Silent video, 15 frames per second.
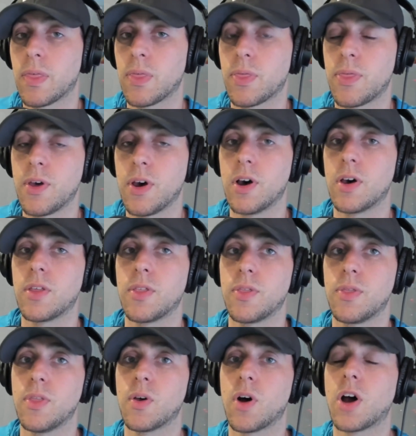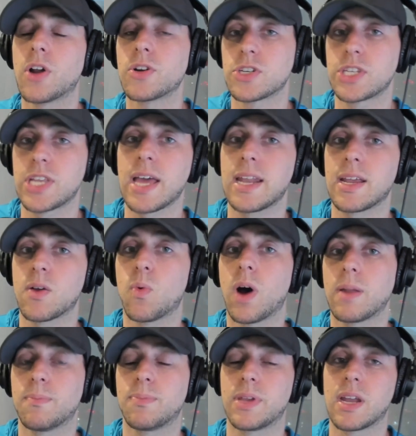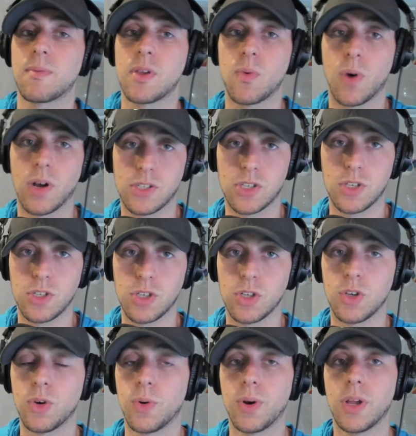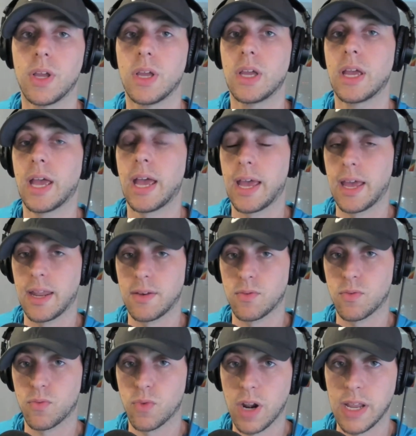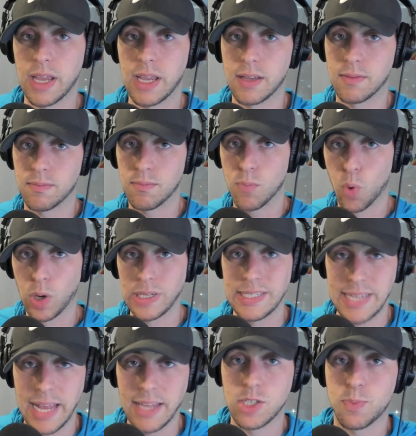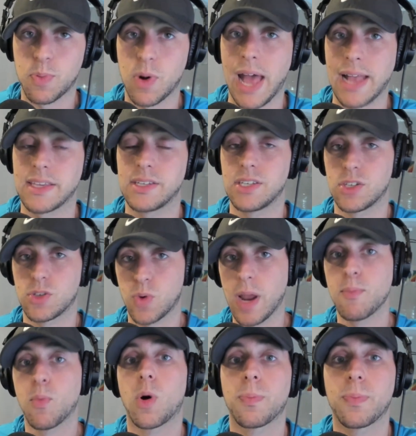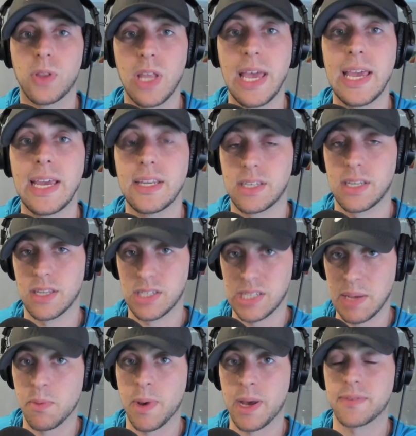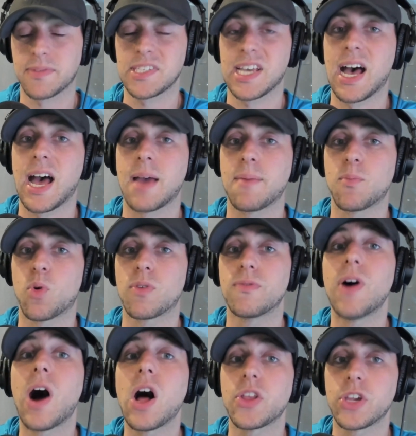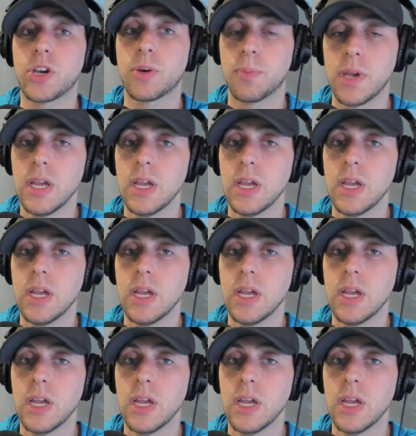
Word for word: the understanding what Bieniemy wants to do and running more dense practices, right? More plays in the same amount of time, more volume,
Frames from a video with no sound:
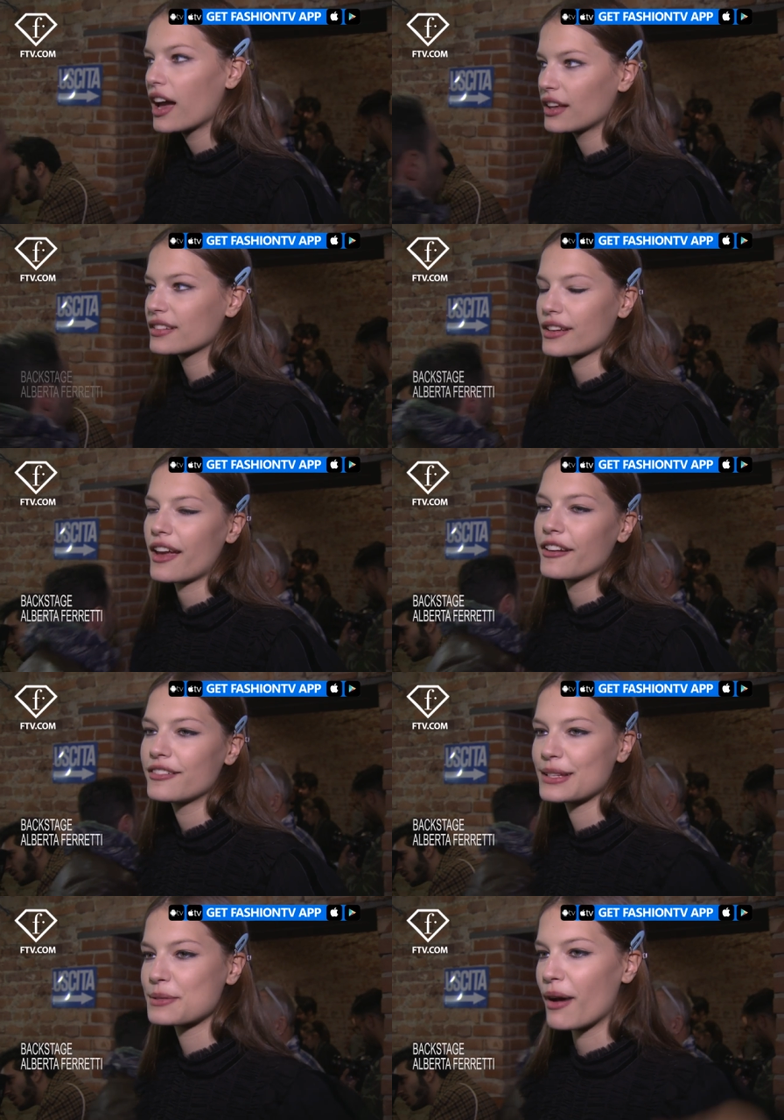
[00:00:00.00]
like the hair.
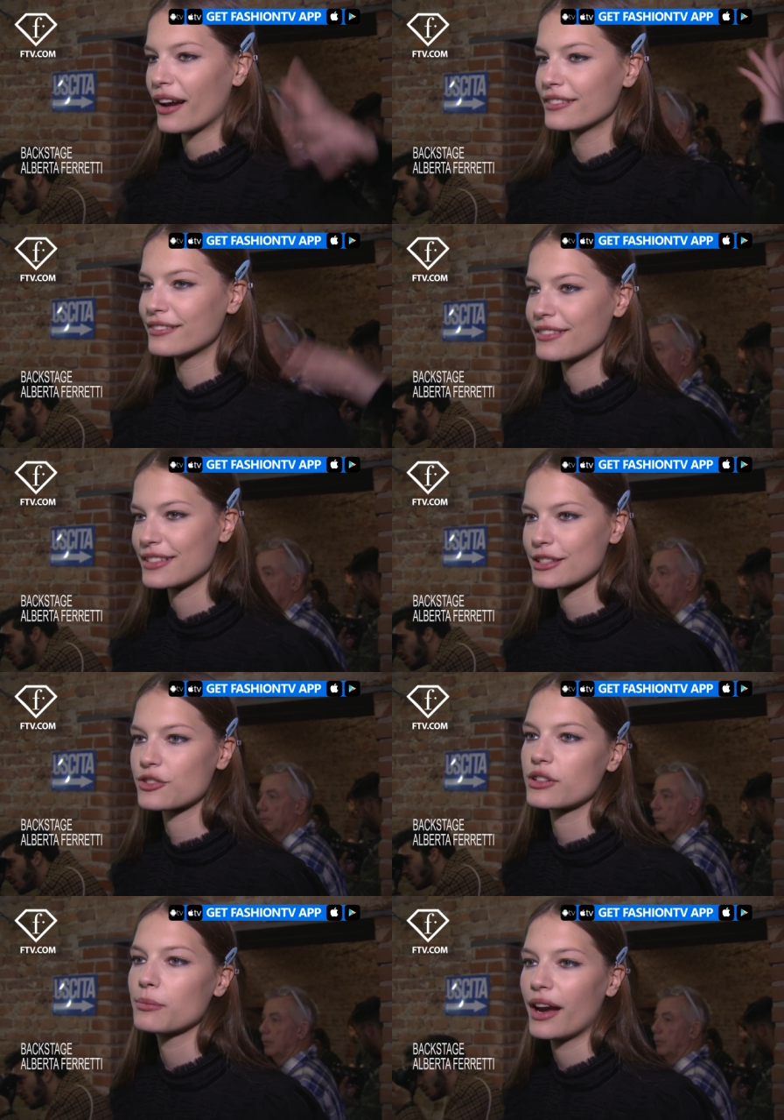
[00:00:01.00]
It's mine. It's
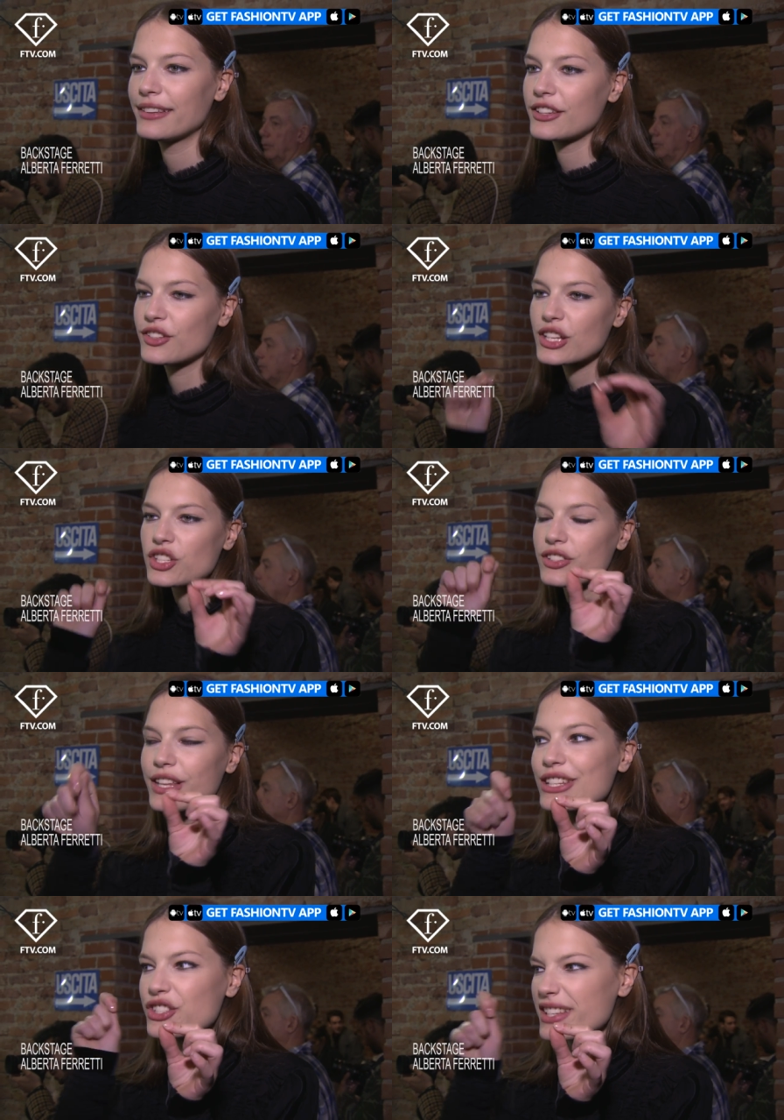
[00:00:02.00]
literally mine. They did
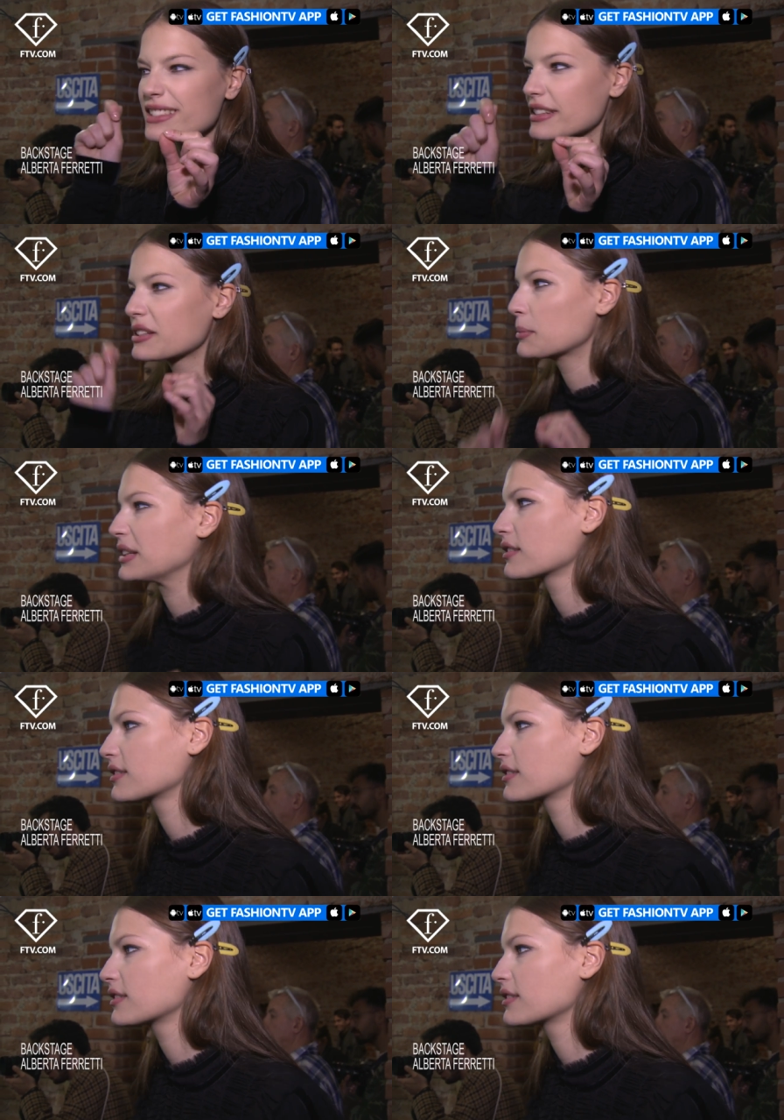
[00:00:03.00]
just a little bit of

################

What lines in the material above contain the word "video"? Copy them out.

Silent video, 15 frames per second.
Frames from a video with no sound:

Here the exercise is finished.